Hi! I’m an ENFP who is having problems with my ENTJ boyfriend, so I thought that I should turn to the experts on his personality type! Here goes:
I’ve been in a relationship with my ENTJ boyfriend for 4,5 years, and I’ve never loved anyone like I love him. He
challanges me emotionally and intellectually which I think is why we’ve come this far, because I feel like our relationship just keeps evolving. But at the same time it’s why it sometimes feels too difficult and painful to go on.
I think the bad sides of my boyfriend might be quite typical for an ENTJ:
He’s stubborn and thinks that his way is the only way in terms of solving problems or making plans (it’s very important to him that everything is efficient, time and money-wise), which makes me feel patrionized and pushed around.

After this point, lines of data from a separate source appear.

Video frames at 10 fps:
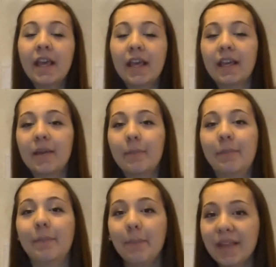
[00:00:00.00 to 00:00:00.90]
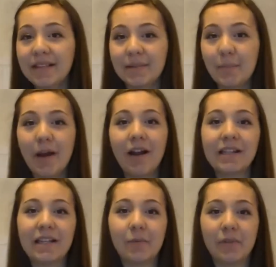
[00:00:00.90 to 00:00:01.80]
a pizza
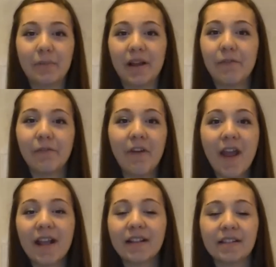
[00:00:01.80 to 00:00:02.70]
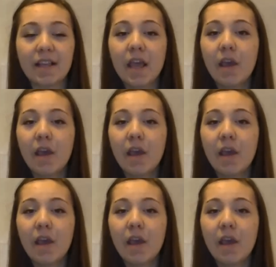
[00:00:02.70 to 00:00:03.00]
party with my friends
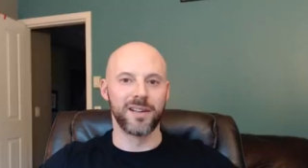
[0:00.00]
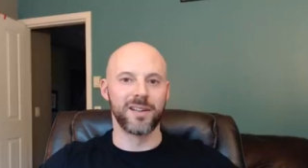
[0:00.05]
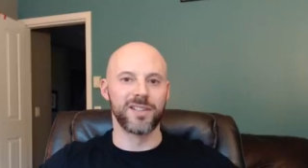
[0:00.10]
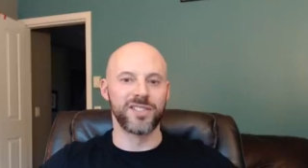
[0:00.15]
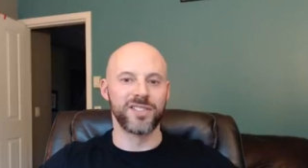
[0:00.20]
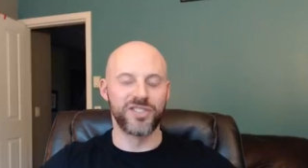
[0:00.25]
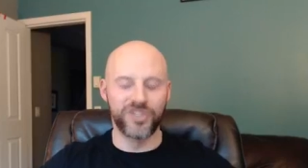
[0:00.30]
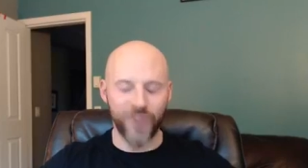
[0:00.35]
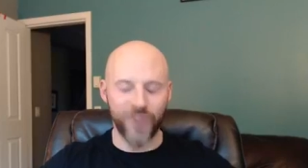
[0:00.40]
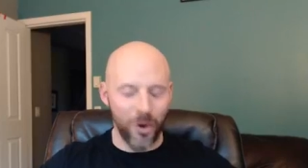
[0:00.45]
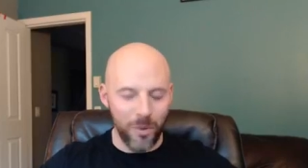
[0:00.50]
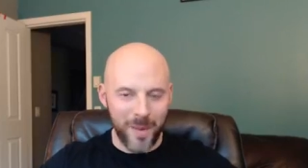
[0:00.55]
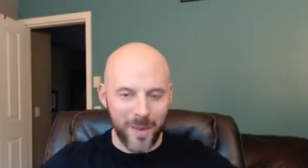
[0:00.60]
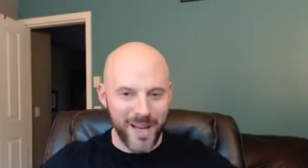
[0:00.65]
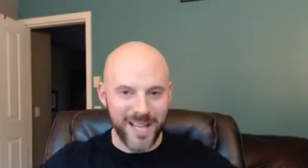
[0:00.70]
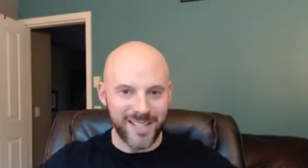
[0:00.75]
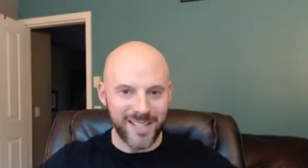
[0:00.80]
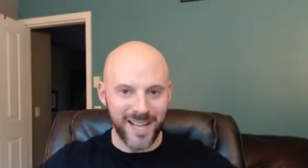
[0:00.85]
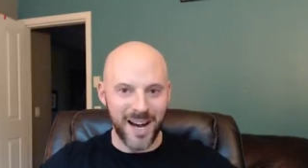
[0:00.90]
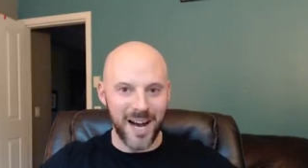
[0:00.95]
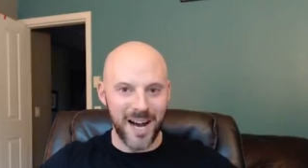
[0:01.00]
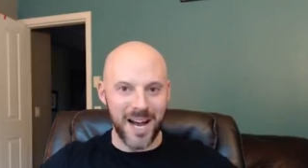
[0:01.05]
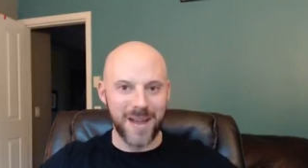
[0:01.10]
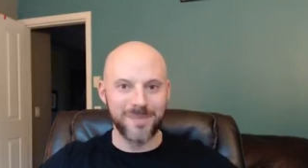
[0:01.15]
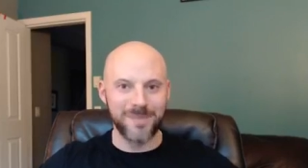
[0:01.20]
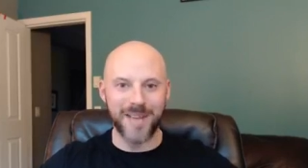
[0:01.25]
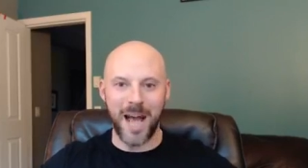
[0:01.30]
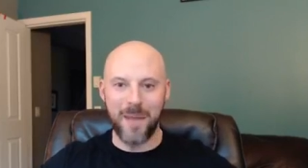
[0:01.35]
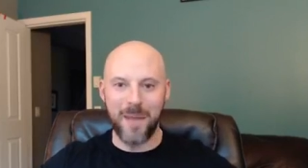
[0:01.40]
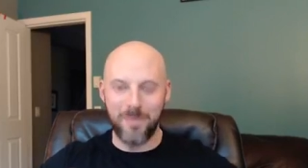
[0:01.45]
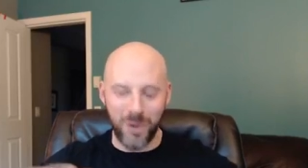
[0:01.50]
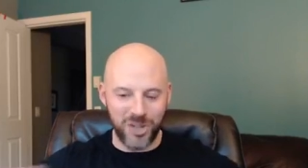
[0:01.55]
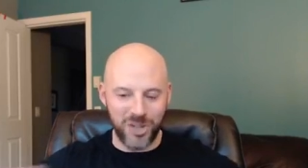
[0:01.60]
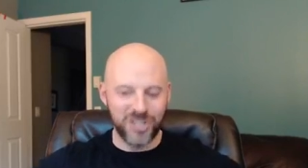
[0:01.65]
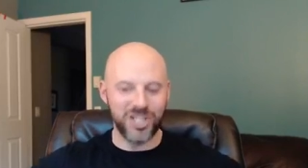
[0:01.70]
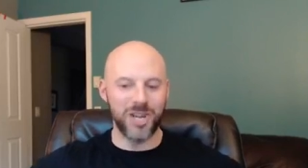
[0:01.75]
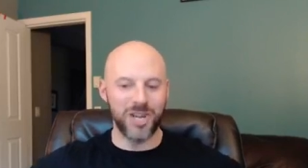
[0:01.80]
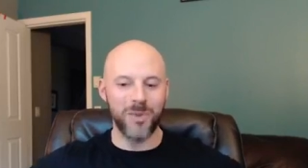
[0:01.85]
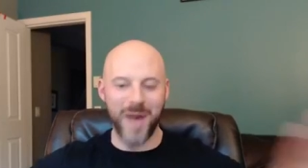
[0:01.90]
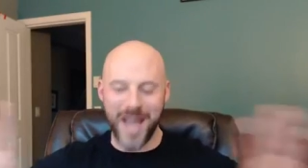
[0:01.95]
So many times I pushed
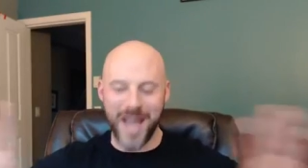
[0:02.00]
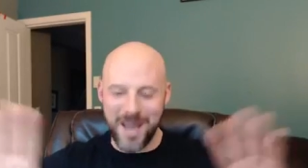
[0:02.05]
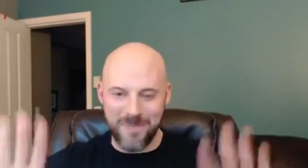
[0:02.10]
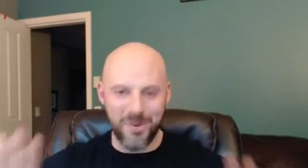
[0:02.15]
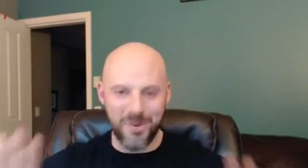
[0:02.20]
it away and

Knowledge is important to him, especially about the things that he’s passionate and interested in, and to him it’s also important that I’m up to date and know my way around the same things (like computers and technical gadgets, which I’m totally uninterested in). If I refuse or can’t meet his standards he gets mean, patrionizing and generally unpleasant until I get angry, sad or upset. And when we talk about it he always apologizes and promises that he won’t behave like that again. But we always come back to the same situations and same arguments, and the same apology and promise in the end.
I feel like I need to prove myself to get accepted and loved by him, but he argues that he loves me so much, that he wants to be with me, enjoyes being with me, but yet behaves this way and hurts me by doing so.
Even though I’ve several times come to the point where I’ve told him that “I can’t do this anymore, it’s just too difficultl”, I’ve always felt that I can’t leave him, that there’s just too much good, and too much potential in our relationship. I feel free and independent with him, and I can study abroad without him getting jealous or smothering, and having his total support doing it.
I think that he’s a bit emotionally disconnected, and that he thinks that being emotional or even in touch with his emotions would be a sign of weakness (as it would stop him from being rational and efficient…), and I blame his parents for this. They have a VERY dysfunctional marriage and my boyfriend has told me that he, as a small boy, had to play the role as consultant and psychiatrist for his crying mother when his parents were fighting (they would throw stuff at each other, hit each other, and even leave the house for days at the time without telling their family were they were going or when they were coming back). So I think this has damaged him and made him shut off his emotions to cope. But it has also affected him in the way that he always want to solve our problems when we are fighting, which is one of his strengths.
My question is: How can I make this work? How can I make him understand that these are issues that he needs to work on, and more importantly HOW he’s needs to work on them. And why is it wo hard for him to show let go of the control and give me the respect that I deserve?
I feel like it’s important to mention that we love each other very much and are both dedicated to making our relationship work. It just feels like we need some advise on how to cope with our differences, problems and needs. Is there anyone out there with some advice or experiences to share?